The media’s refusal to show the cartoon has elevated this ancient superstition into a masochistic national fetish, emboldening professional victims and censorious grievance-peddlers at the expense of inoffensive satirists. It has robbed the cartoonist of the presumption of innocence, by feeding insidiously into the notion among the uninitiated that the cartoon really must be beyond the pale if no outlet will show it. As Flemming Rose, the publisher of the Danish cartoons, lamented to Jytte Klausen, “once people see them, they see that they are not as bad as their reputation would indicate”.
Those of us who have followed the news media’s refusal to show any illustration of Mohammed over the past decade will recall being fobbed off with soothing explanations that the climate is unsuitable, the editorial justification not strong enough or the content too crude, to publish the images in question.
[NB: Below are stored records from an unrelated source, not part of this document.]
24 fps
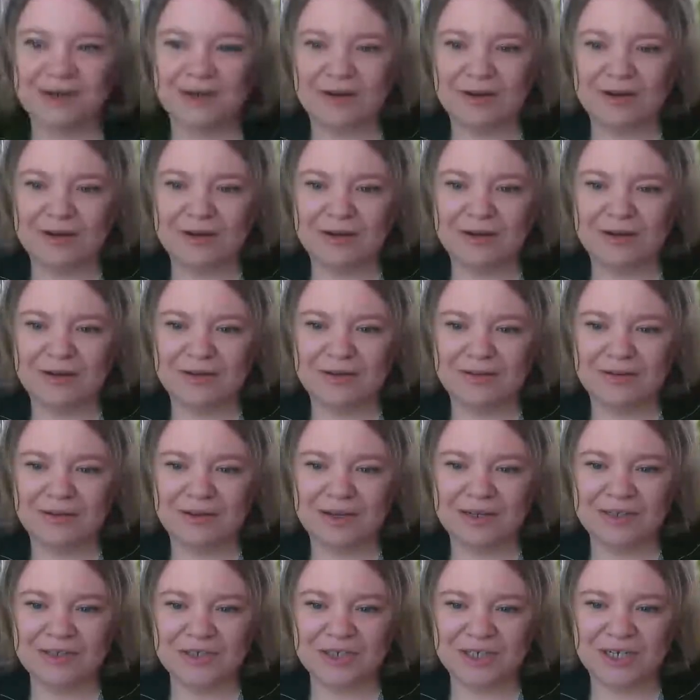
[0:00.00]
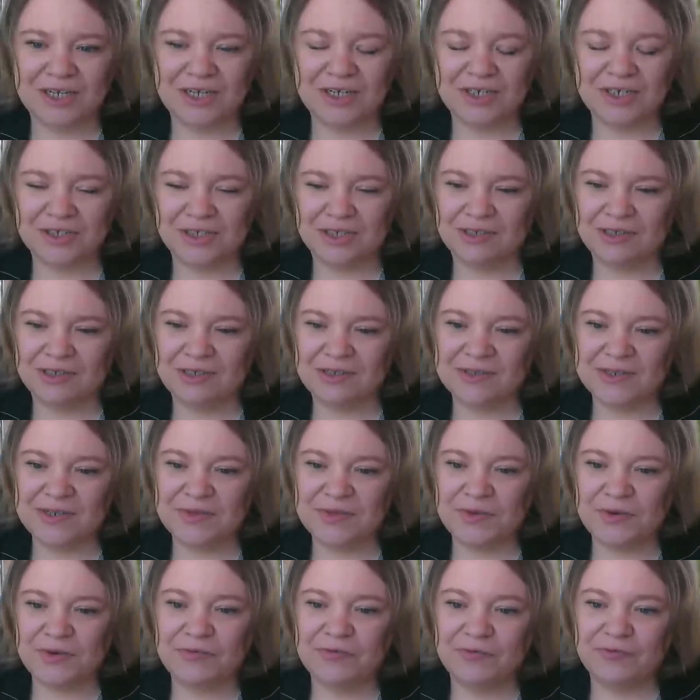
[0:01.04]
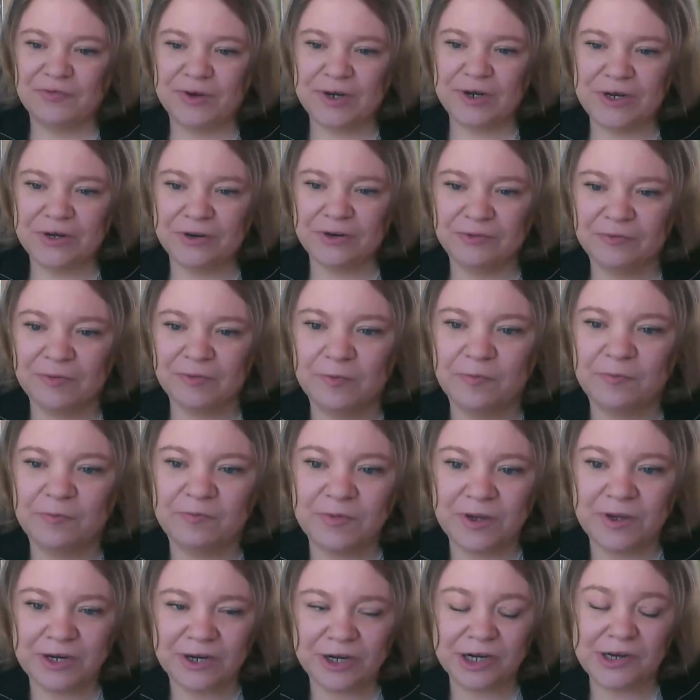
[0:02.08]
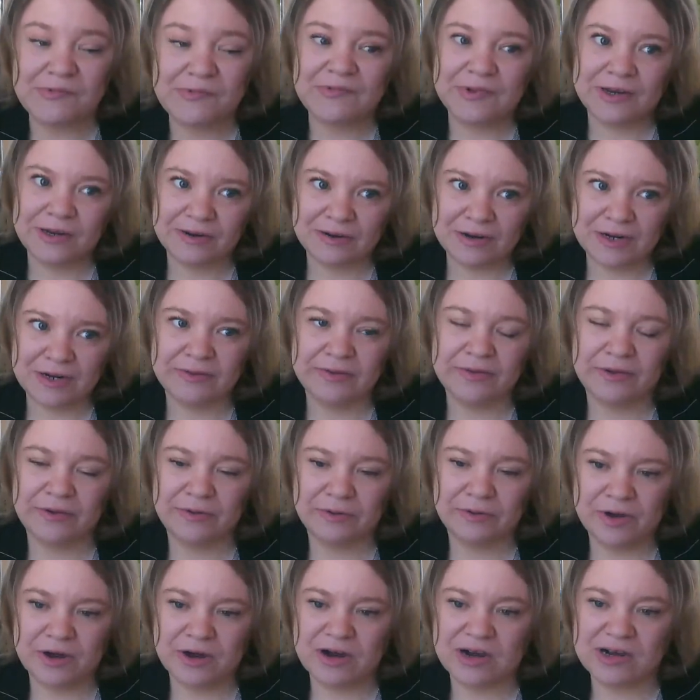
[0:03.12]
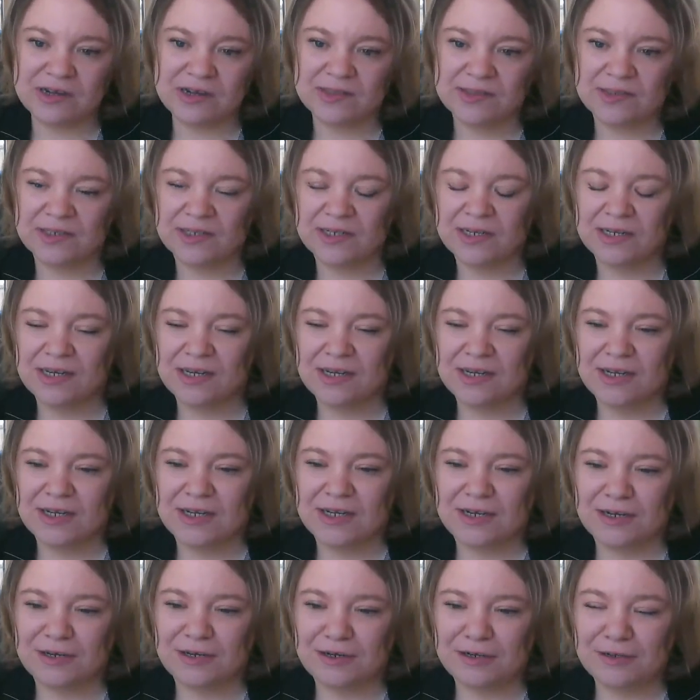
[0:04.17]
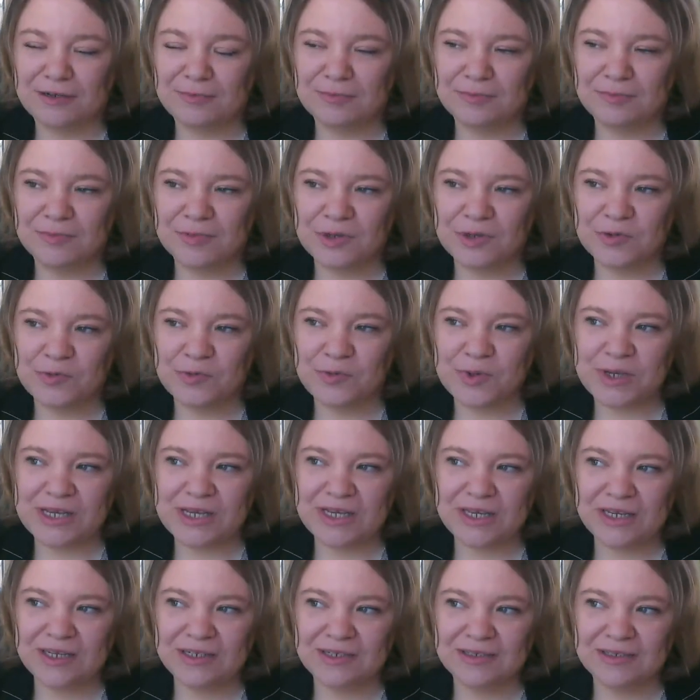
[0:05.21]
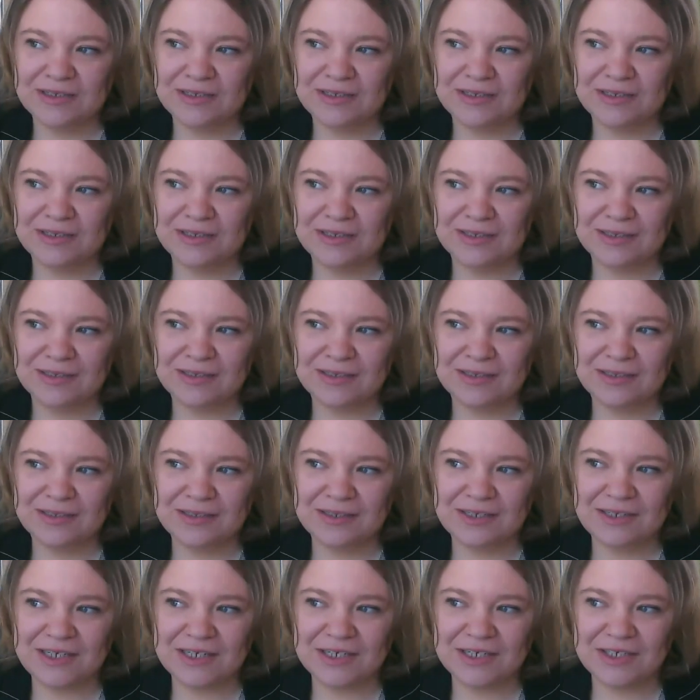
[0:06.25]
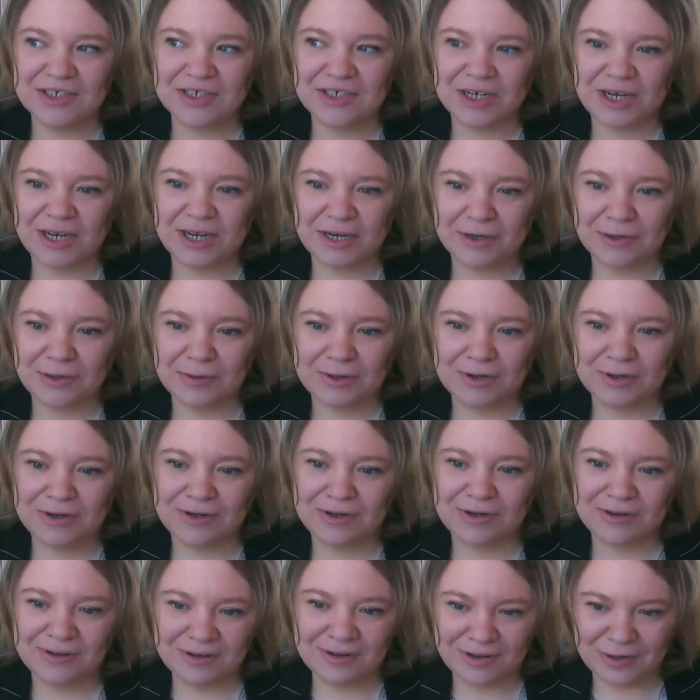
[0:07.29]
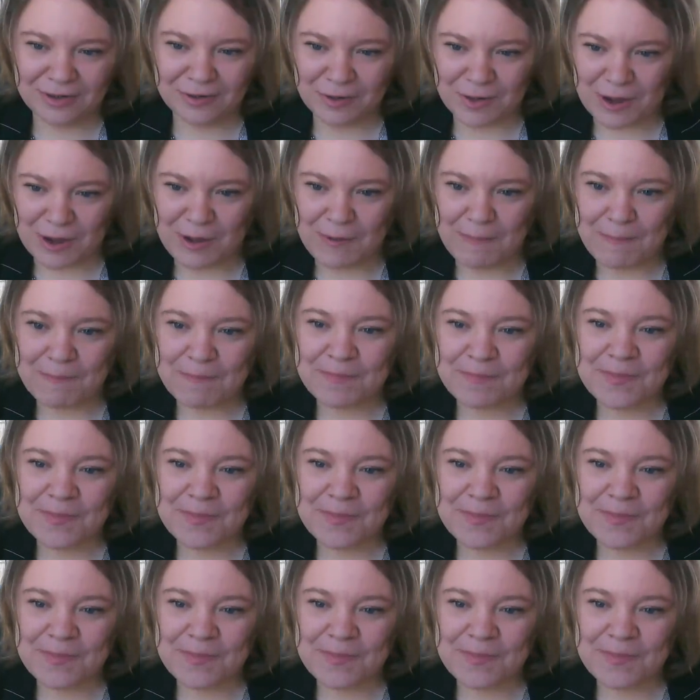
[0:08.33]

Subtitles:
our education is either free or for very, very low cost, we teach our alum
Nine years after the Danish cartoons affair, the Goldilocks moment of this piece is upon us – an utterly innocuous depiction of Mohammed is at the heart of a major news story, at a time when the right to depict it is in question and a nascent school of Islamic thought is defying crude reactionary opposition in urging the media to show the cartoon. If they won’t show it now, they never will.
The Islamist propensity for violent offendedness is the national equivalent of a child’s tantrum in the cereal aisle, not an insuperable law of physics for which every allowance must always be made. It can, and must, be fixed, and if the media won’t support those undertaking this thankless task, the least it can do is admit it’s scared, and stop getting in the way.